Desde a Idade Média que a economia da freguesia tinha grande dependência económica da cultura da vinha, da exploração de lenha e madeira extraída da extensa floresta que se entendia até à serra da Arrábida, pertencendo à Coutada que D. Fernando descreve em 1381.
Esta ligação de Amora com a vinha continua ainda no século XVI, época em que se conhecem os nomes de várias vinhas existentes na freguesia como Valle de Pessegueiro, Vinha do Pinhal, Fonte da Prata, Valle de Loba, Valle de Crespim, Cascalheira e Caza de Pão. Estas informações preciosas para o conhecimento da história deste território constam do Livro das Escrituras e dos Aforamentos.
O vinho produzida nas vinhas de Amora era de excelente qualidade, como o comprovam as referências à sua excelência feitas por Gil Vicente e Garcia de Resende. Este último autor referia o vinho aqui produzido, conhecido na época como “vinho do Seixal”, como sendo o melhor do reino.
Aliás a qualidade deste produto é também confirmada pelo facto de ser exportado no século XVI.
O escoamento da produção vinícola de Amora levou à construção, desde muito cedo, de vários portos em toda a freguesia. Os exemplos disso vão desde o Porto do Carrasco, em Corroios até ao Porto da Raposa, perto da Torre da Marinha. Nestes portos carregavam-se, obviamente, todos os outros produtos da região, como a lenha, madeira e farinha, com destino a Lisboa.
Em Amora faleceu a 19 de Outubro de 1569, D. Belchior Beliagro, bispo de Fez, vítima de peste. A razão da sua vinda para aqui explica-se pelo facto de que toda a zona da margem sul era procurada pelas famílias nobres quando as pestilências atacavam a cidade.
Segundo o Livro das Visitações do início do século XVIII os homens de Amora eram marítimos, carreiros, mateiros, moleiros, lavadeiras e trabalhadores.
Na Amora teve uma grande e formosa quinta a infanta D. Maria Benedita, irmã da rainha D. Maria I.
A propriedade passou depois para a princesa D. Isabel Maria e após a morte desta foi comprada pelo infante D. Augusto que lhe introduziu importantes melhoramentos como pinhais, vinhedos, enxugos, jardins e uma coudelaria.
Além destas benfeitorias o príncipe adquiriu a Quinta de Cheira Ventos e do Caldas, que juntou à propriedade anterior.
A freguesia de Amora pertenceu ao concelho de Almada até à criação do concelho do Seixal em 1836. Até 1976 a actual freguesia de Corroios integrava o território de Amora.

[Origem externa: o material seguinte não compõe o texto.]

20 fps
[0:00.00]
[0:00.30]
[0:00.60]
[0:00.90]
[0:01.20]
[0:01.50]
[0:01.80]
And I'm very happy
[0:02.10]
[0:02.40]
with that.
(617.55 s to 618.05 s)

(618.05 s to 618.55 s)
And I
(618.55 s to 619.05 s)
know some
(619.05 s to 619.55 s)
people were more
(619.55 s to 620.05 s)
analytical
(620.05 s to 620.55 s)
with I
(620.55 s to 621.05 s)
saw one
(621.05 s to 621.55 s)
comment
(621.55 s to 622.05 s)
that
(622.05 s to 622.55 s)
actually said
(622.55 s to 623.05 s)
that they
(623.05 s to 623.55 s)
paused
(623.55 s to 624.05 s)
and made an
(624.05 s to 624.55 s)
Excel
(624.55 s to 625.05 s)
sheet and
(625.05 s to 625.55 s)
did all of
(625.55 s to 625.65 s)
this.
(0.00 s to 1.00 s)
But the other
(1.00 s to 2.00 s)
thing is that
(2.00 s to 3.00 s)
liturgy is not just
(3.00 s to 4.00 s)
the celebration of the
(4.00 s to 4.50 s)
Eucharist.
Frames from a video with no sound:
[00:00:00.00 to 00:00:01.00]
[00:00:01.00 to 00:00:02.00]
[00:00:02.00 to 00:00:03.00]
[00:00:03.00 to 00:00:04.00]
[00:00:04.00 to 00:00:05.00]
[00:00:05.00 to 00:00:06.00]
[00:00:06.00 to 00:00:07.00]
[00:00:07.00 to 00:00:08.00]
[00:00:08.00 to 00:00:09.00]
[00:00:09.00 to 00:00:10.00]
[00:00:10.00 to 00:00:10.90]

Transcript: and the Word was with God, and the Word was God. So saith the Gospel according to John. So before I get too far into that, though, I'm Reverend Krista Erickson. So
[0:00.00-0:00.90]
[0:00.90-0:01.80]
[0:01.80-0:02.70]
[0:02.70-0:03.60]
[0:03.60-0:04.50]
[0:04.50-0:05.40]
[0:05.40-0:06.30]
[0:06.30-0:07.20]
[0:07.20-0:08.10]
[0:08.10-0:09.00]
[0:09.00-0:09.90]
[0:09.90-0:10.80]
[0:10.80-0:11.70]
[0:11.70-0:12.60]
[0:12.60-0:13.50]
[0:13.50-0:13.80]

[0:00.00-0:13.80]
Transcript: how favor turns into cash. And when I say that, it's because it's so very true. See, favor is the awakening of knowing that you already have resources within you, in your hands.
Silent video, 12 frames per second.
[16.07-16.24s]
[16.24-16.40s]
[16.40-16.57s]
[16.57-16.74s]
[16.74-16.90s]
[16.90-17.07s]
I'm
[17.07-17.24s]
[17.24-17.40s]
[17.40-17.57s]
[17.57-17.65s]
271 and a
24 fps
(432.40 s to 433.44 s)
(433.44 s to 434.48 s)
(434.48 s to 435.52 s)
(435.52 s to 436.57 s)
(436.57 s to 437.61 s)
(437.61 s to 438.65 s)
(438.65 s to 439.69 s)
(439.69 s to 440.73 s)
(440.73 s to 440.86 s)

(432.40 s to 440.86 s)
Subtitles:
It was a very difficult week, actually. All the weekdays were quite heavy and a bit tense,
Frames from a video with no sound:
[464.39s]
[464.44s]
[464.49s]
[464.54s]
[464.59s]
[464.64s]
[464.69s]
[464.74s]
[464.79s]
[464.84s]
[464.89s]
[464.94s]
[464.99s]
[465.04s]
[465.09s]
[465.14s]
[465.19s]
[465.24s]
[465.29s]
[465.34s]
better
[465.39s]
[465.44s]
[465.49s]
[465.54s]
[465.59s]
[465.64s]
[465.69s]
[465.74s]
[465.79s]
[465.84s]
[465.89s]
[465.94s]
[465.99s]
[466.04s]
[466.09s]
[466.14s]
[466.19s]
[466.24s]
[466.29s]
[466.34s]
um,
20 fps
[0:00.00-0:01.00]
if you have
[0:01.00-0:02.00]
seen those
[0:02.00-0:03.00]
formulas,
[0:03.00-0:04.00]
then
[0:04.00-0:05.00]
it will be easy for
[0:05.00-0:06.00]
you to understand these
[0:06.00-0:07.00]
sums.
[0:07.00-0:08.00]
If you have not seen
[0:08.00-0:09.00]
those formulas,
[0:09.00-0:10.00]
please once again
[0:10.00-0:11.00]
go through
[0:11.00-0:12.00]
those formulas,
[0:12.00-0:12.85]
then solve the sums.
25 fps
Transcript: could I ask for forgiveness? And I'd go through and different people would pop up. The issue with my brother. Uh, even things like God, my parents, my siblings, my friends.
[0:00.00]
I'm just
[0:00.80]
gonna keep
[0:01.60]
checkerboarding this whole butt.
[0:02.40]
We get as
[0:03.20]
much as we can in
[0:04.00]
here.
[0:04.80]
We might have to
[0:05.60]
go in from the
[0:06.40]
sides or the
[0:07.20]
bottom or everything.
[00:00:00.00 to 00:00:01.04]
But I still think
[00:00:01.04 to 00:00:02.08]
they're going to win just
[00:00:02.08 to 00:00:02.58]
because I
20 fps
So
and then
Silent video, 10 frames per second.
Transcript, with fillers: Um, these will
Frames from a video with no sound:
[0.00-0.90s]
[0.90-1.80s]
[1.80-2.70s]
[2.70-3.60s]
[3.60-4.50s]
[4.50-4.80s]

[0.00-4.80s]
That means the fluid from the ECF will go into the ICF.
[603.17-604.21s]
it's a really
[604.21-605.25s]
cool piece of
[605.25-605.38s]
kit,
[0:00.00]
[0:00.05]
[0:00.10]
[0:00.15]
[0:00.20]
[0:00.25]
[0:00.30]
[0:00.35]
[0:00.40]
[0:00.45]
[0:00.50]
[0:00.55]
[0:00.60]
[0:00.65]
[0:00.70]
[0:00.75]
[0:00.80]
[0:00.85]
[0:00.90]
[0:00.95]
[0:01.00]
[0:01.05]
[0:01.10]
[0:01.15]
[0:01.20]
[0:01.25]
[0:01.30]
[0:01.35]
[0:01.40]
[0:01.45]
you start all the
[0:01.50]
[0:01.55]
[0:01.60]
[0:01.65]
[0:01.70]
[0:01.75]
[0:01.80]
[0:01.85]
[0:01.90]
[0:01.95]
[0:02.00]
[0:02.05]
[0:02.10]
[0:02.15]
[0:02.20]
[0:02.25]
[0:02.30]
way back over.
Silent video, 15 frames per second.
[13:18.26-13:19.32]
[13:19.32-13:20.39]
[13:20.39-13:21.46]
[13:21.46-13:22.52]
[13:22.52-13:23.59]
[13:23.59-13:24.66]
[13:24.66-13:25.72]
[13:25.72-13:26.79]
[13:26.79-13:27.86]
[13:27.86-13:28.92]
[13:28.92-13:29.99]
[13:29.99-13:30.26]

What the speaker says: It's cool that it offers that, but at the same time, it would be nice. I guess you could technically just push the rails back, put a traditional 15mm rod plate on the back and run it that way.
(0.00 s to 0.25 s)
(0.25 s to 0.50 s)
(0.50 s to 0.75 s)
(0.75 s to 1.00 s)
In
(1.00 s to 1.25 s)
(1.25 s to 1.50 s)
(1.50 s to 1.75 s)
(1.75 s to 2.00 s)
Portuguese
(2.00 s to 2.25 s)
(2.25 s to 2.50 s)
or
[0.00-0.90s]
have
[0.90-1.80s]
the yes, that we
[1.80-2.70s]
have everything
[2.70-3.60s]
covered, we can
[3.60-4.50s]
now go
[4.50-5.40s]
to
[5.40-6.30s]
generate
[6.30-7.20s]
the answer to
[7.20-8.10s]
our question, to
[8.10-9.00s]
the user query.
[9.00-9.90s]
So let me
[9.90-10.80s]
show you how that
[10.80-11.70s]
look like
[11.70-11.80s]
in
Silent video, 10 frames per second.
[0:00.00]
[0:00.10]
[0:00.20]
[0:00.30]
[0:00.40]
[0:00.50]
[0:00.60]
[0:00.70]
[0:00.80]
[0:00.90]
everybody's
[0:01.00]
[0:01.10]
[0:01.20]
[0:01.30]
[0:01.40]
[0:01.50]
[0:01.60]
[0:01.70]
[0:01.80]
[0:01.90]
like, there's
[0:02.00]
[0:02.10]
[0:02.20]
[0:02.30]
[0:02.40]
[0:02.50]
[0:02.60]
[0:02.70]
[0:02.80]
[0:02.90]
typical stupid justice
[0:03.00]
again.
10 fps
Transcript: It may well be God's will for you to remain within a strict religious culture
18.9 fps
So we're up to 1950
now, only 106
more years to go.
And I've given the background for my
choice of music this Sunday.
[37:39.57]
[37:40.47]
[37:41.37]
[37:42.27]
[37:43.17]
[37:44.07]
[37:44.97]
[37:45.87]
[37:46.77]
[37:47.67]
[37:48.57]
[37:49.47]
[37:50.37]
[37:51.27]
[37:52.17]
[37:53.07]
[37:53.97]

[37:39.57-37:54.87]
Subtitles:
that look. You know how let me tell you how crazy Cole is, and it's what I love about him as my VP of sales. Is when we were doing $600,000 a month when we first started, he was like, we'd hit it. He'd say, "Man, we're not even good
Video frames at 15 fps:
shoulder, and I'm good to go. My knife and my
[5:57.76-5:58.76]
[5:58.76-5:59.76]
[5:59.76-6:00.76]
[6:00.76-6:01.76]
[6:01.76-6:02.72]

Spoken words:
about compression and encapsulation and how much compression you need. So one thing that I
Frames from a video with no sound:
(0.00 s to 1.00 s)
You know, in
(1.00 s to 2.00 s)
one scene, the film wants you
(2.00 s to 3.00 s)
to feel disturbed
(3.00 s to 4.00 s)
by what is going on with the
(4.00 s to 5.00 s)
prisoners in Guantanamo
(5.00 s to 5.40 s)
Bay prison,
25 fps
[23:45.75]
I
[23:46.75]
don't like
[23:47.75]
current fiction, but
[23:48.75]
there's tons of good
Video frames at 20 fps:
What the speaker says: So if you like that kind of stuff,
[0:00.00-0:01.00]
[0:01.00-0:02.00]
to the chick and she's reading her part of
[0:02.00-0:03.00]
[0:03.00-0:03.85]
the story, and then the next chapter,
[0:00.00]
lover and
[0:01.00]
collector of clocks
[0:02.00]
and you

Durante o período entre 1895 e 1898, em que o concelho do Seixal esteve extinto, Amora pertenceu novamente a Almada.
Amora acompanhou desde sempre o progresso. Assim em 1862 existia já na localidade uma fábrica de moagem e descasque de arroz que utilizava a energia a vapor. Anos depois é fundada a fábrica da “Companhia de Vidros da Amora”, junto do rio Judeu, onde se construiu um cais de embarque para serviço da referida unidade fabril.
Junto da fábrica, que se especializou no fabrico de garrafas e garrafões, foi construído um Bairro Operário para acolher os operários que eram, inicialmente, ingleses, mas que foram repatriados após o “Ultimatum”, tendo sido substituídos por operários especializados provenientes de Hamburgo.
Outros sectores fundamentais para a industrialização de Amora, neste século, foram a indústria corticeira e a construção naval. A fundação da fábrica de cortiça "Queimado e Pampolim" e a instalação de vários estaleiros navais, em Amora (Venâncio) e no Talaminho, contribuiram muito para o desenvolvimento económico da freguesia.
A "Companhia dos Vidros da Amora", fundada em 1888, na Quinta dos Lobatos, esteve na base do intenso movimento associativo da vila. Em 1890, os seus operários criaram a "Sociedade Filarmónica Operária Amorense" e, quinze anos depois, uma caixa de auxílio mútuo. Foram as primeiras instituições do género na freguesia.